| WHAT TO PRODUCE |
Would you return every entry below exactly as written, without its images?

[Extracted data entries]
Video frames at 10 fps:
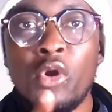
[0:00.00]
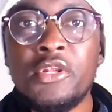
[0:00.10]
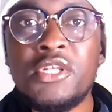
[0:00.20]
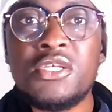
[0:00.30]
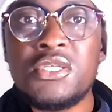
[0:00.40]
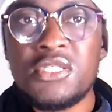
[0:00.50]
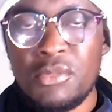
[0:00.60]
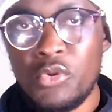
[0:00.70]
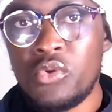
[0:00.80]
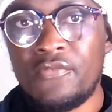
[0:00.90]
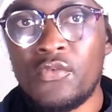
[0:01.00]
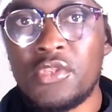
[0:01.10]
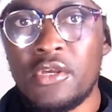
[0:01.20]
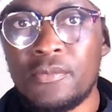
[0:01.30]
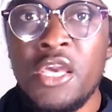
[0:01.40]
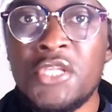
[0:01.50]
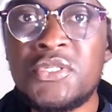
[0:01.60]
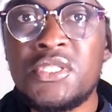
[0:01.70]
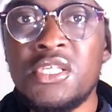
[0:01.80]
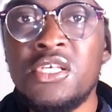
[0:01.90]
Politics is a beautiful thing. It's
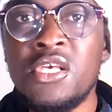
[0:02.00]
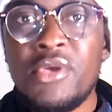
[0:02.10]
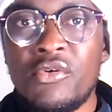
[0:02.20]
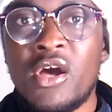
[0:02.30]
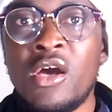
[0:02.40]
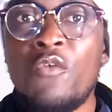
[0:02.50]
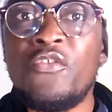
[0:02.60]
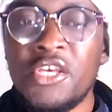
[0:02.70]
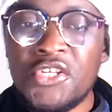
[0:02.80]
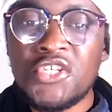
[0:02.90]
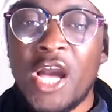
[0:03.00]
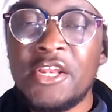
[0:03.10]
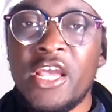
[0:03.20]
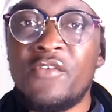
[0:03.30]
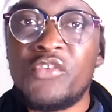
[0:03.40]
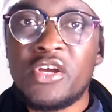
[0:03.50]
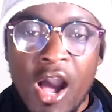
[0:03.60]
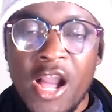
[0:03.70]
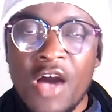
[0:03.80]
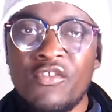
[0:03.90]
the pillar of each and every
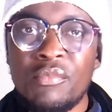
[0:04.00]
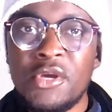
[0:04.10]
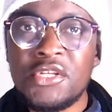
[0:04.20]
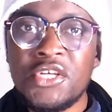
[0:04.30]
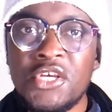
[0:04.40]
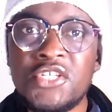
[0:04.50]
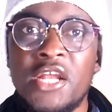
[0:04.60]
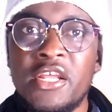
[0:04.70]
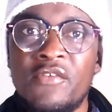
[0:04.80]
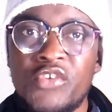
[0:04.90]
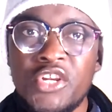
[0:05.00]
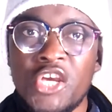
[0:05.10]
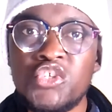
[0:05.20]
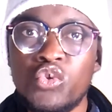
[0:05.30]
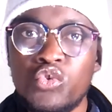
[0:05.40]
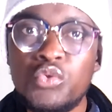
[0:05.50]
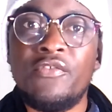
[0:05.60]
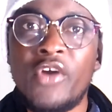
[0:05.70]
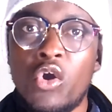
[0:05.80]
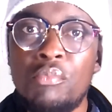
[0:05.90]
government, each and every nation to
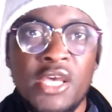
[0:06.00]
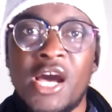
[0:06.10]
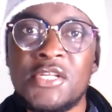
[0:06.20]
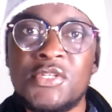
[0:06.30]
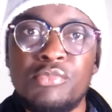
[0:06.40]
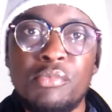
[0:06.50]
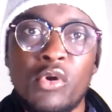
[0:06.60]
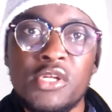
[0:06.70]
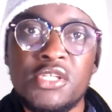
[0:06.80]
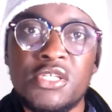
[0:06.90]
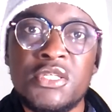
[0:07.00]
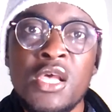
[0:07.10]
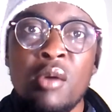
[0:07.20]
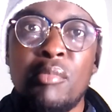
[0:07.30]
develop. There has to be politics.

| PROBLEM SOLUTION |
Video frames at 10 fps:
[0:00.00]
[0:00.10]
[0:00.20]
[0:00.30]
[0:00.40]
[0:00.50]
[0:00.60]
[0:00.70]
[0:00.80]
[0:00.90]
[0:01.00]
[0:01.10]
[0:01.20]
[0:01.30]
[0:01.40]
[0:01.50]
[0:01.60]
[0:01.70]
[0:01.80]
[0:01.90]
Politics is a beautiful thing. It's
[0:02.00]
[0:02.10]
[0:02.20]
[0:02.30]
[0:02.40]
[0:02.50]
[0:02.60]
[0:02.70]
[0:02.80]
[0:02.90]
[0:03.00]
[0:03.10]
[0:03.20]
[0:03.30]
[0:03.40]
[0:03.50]
[0:03.60]
[0:03.70]
[0:03.80]
[0:03.90]
the pillar of each and every
[0:04.00]
[0:04.10]
[0:04.20]
[0:04.30]
[0:04.40]
[0:04.50]
[0:04.60]
[0:04.70]
[0:04.80]
[0:04.90]
[0:05.00]
[0:05.10]
[0:05.20]
[0:05.30]
[0:05.40]
[0:05.50]
[0:05.60]
[0:05.70]
[0:05.80]
[0:05.90]
government, each and every nation to
[0:06.00]
[0:06.10]
[0:06.20]
[0:06.30]
[0:06.40]
[0:06.50]
[0:06.60]
[0:06.70]
[0:06.80]
[0:06.90]
[0:07.00]
[0:07.10]
[0:07.20]
[0:07.30]
develop. There has to be politics.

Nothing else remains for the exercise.